* _EXERCISE_: In the copy, include no pictures, but reproduce every record exactly.

++++ TASK INPUTS ++++

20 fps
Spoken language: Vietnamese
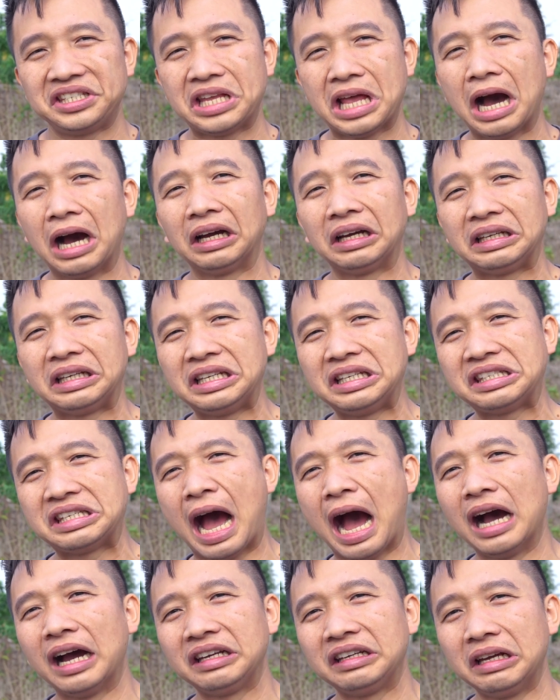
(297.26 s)
Sởi ý
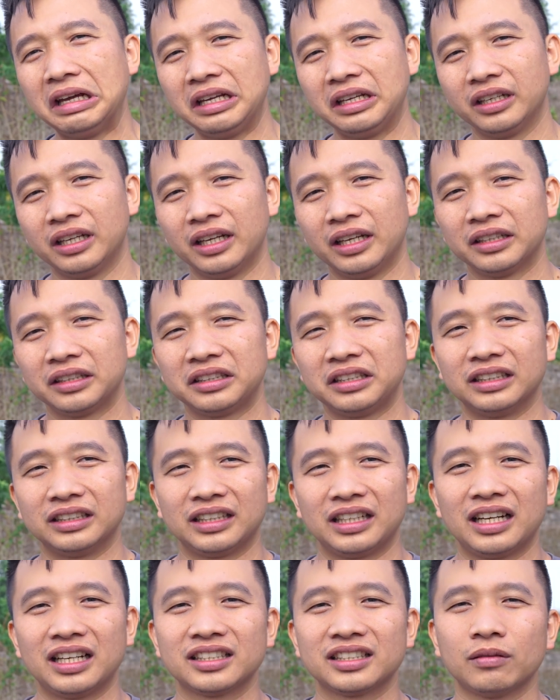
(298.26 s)
sởi ơi,
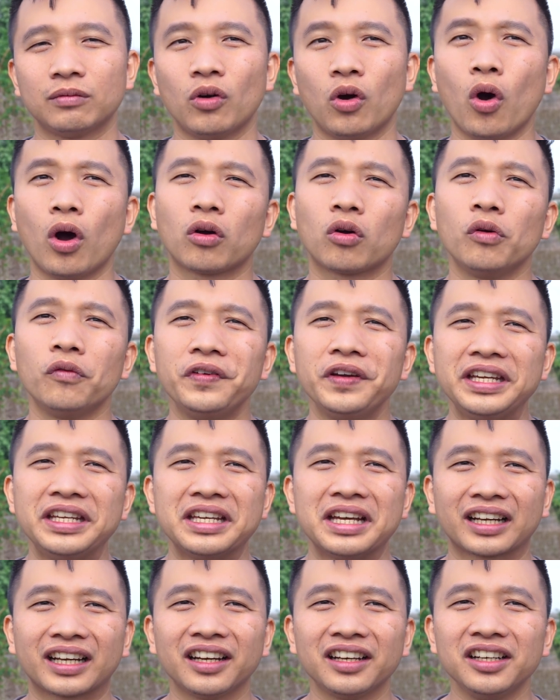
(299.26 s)
tưởng dòng họ Cô Vy
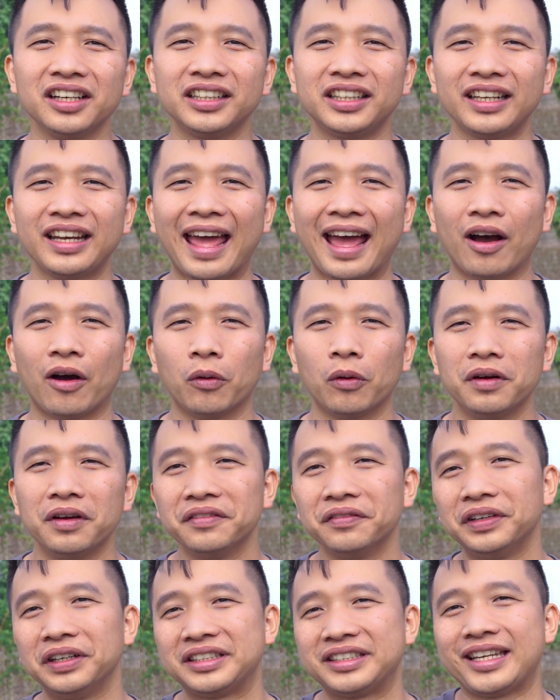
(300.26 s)
nhà các ngươi thế nào,
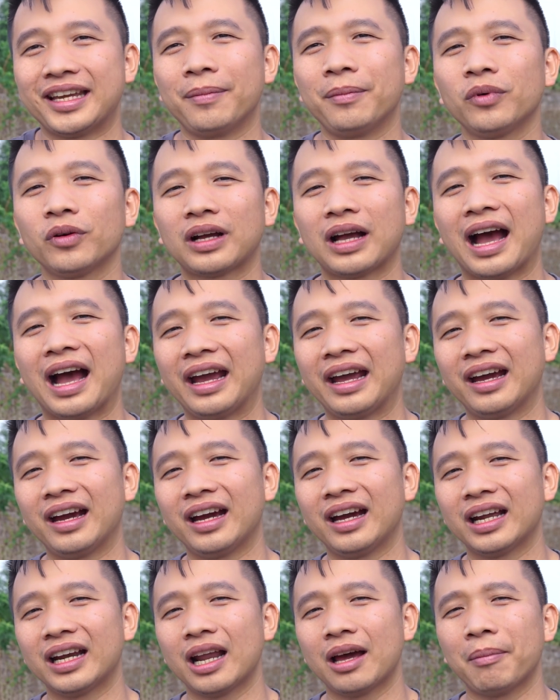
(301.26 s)
vừa chém một cái
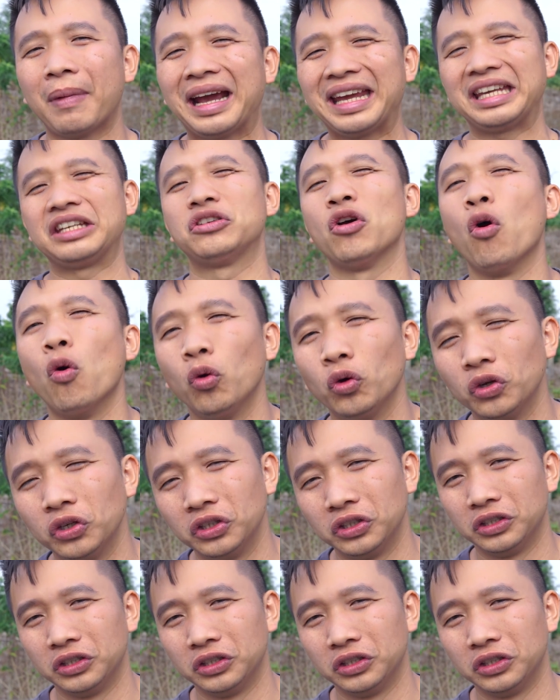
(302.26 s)
đã bay rồi.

++++

* _COMPLETED EXERCISE_:
20 fps
Spoken language: Vietnamese
(297.26 s)
Sởi ý
(298.26 s)
sởi ơi,
(299.26 s)
tưởng dòng họ Cô Vy
(300.26 s)
nhà các ngươi thế nào,
(301.26 s)
vừa chém một cái
(302.26 s)
đã bay rồi.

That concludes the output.